New research findings published this week on a standardized Ginkgo biloba extract are very limited and the public should focus on the well-documented cognitive and cardiovascular benefits of ginkgo, said the American Botanical Council (ABC), an independent nonprofit research and education organization.
A new study of previously published data being published in this week's issue of the Journal of the American Medical Association (JAMA) has reported that a leading ginkgo extract did not reduce the decline in cognitive impairment in older adults.
"There are many significant limitations of this study," said Mark Blumenthal, ABC founder and executive director.
First, the data being published this week are drawn from a previous clinical trial which was not designed to determine the decline in cognition. Second, about 40% of the subjects dropped out over the 6-year duration of the trial; the statistics reported in the study include the dropouts for which no final data are available. Further, the subjects in the study were not monitored for certain cognitive parameters until several years after the trial began, creating difficulty in determining accurately whether they experienced a decline in cognition or not. Also, the age of the subjects is quite advanced, at an average of 79 years at the beginning of the trial. This age group is not typical of the age of both healthy people and those with mild cognitive impairment who use ginkgo for improving mental performance.
Further, ABC noted that another weakness of this trial is the lack of an active control, i.e., a potential third arm of the trial (i.e., besides the patients on ginkgo or placebo) in which patients would have used a pharmaceutical medication with presumed efficacy, to determine to what extent the particular population being tested would respond. This was not possible for this trial since no conventional pharmaceutical drug has ever demonstrated the ability to prevent the onset of dementia or diminish its progression.
ABC also stated that several recent publications have demonstrated an improvement in cognitive performance in subjects using the same German gingko extract.
The new publication, by Beth E. Snits, Ph.D., a neuropsychologist associated with the University of Pittsburgh, and other colleagues, analyzed outcomes from the Ginkgo Evaluation of Memory study (GEM, published in 2008 in JAMA) to determine if ginkgo extract slowed cognitive decline in older adults who had either normal cognition or mild cognitive impairment at the beginning of the study.
The GEM study previously found that ginkgo extract was not effective in reducing the incidence of Alzheimer dementia or dementia overall. This large, randomized, double-blind, placebo-controlled, multi-centered clinical trial included 3,069 community-dwelling subjects (aged 72 to 96 years) who received either a dose of 120 mg of ginkgo extract twice daily or an identical-appearing placebo. The trial was conducted at 6 academic medical centers in the United States between 2000 and 2008, with a median follow-up of 6.1 years. Change in cognitive function was evaluated by various tests and measures.
ABC emphasized that the original GEM trial was designed to determine whether taking ginkgo would prevent the onset of dementia. What this new publication has done is attempted to analyze the possible decline in levels of cognitive function -- not a primary outcome measure of the GEM study.

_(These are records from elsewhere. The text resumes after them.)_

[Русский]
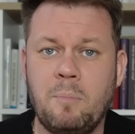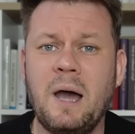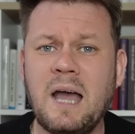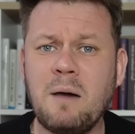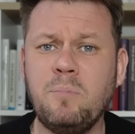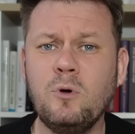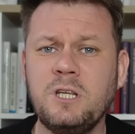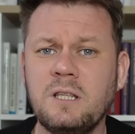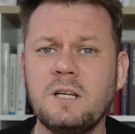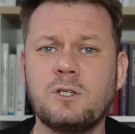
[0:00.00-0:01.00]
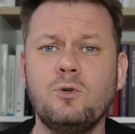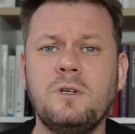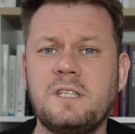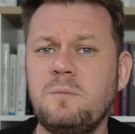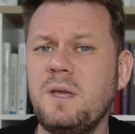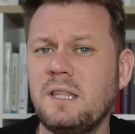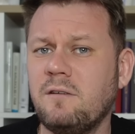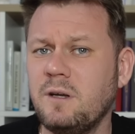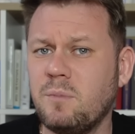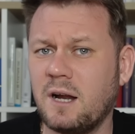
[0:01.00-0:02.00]
Пока Путин рисует себе на
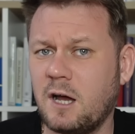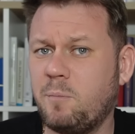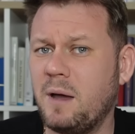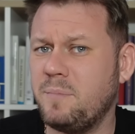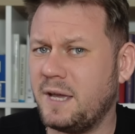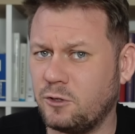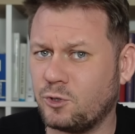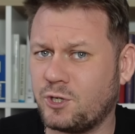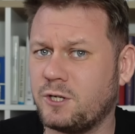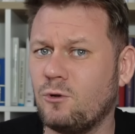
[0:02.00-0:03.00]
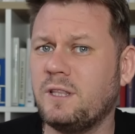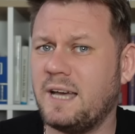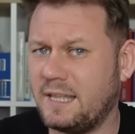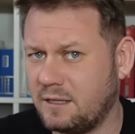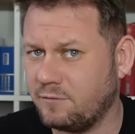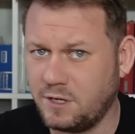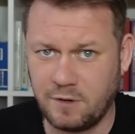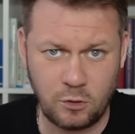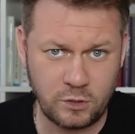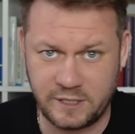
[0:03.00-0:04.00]
выборах победу с результатом в
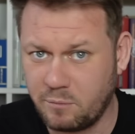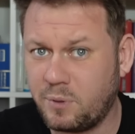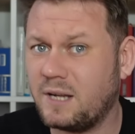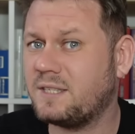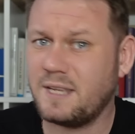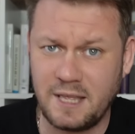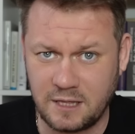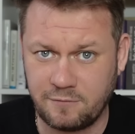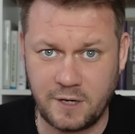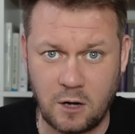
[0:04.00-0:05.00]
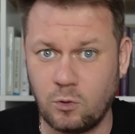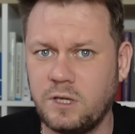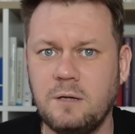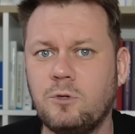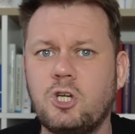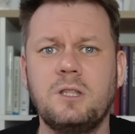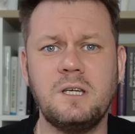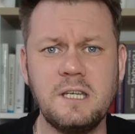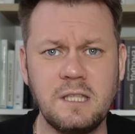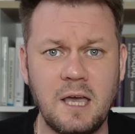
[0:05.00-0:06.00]
90%, как у Ким Чен
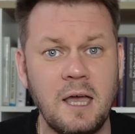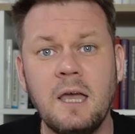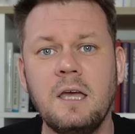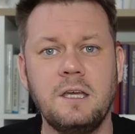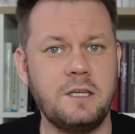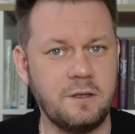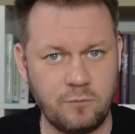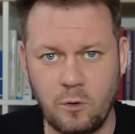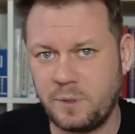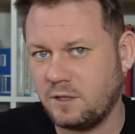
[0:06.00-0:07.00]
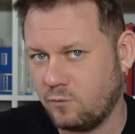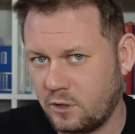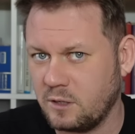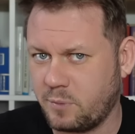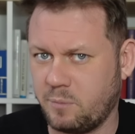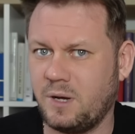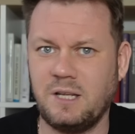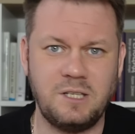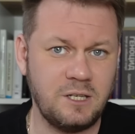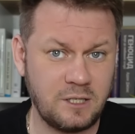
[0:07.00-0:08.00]
Ына, его придворным
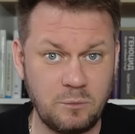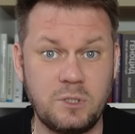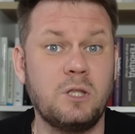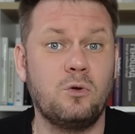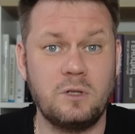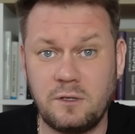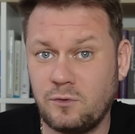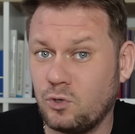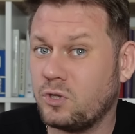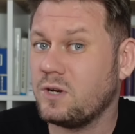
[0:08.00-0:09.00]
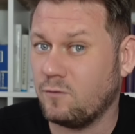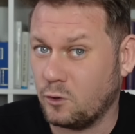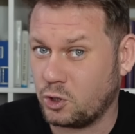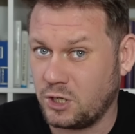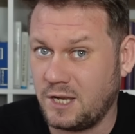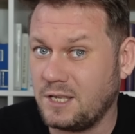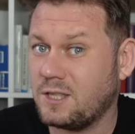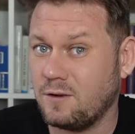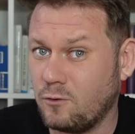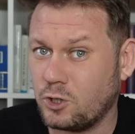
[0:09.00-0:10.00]
пропагандистам становится все тревожнее и
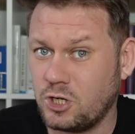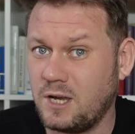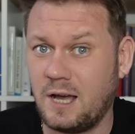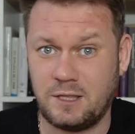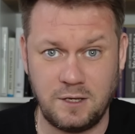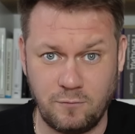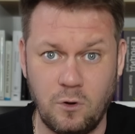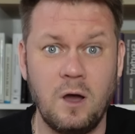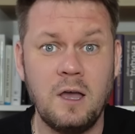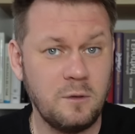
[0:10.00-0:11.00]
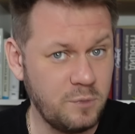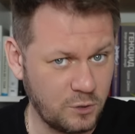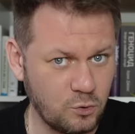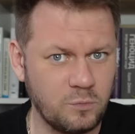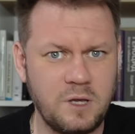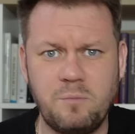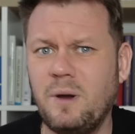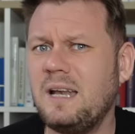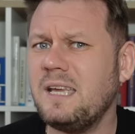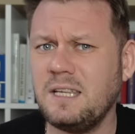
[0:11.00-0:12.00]
тревожнее от его безумной
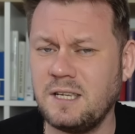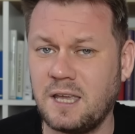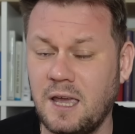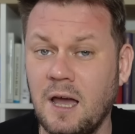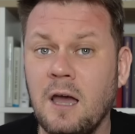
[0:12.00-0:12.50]
политики.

"This trial is not conclusive nor should it in any way detract from ginkgo's reputation as a useful dietary supplement to help support and improve cognitive function and enhance peripheral circulation -- conditions for which it has been reported to be effective in numerous clinical trials," reminded Blumenthal.
At least 16 controlled clinical trials have evaluated various ginkgo extracts for healthy, non-cognitively impaired adults. A systematic review has shown that in 11 of these trials, the ginkgo increased short-term memory, concentration and time to process mental tasks.
"The results of this new trial must be viewed in proper perspective," noted Blumenthal. "There is a vast body of pharmacological and clinical research supporting numerous health benefits for ginkgo extracts, particularly for improving various symptoms and conditions associated with declining cognitive performance and poor circulation."
ABC also emphasized that this publication, and the one published in 2008 on which it is based, both underscore the relative safety of ginkgo extract: the amount of adverse events were basically the same in both the ginkgo and placebo groups, particularly no serious adverse effects, e.g. no statistically significant incidence of coronary heart disease, stroke of any type, and major bleeding.
The trial utilized EGb 761(R), the world's most clinically tested ginkgo extract, produced by W. Schwabe Pharmaceuticals in Karlsruhe, Germany.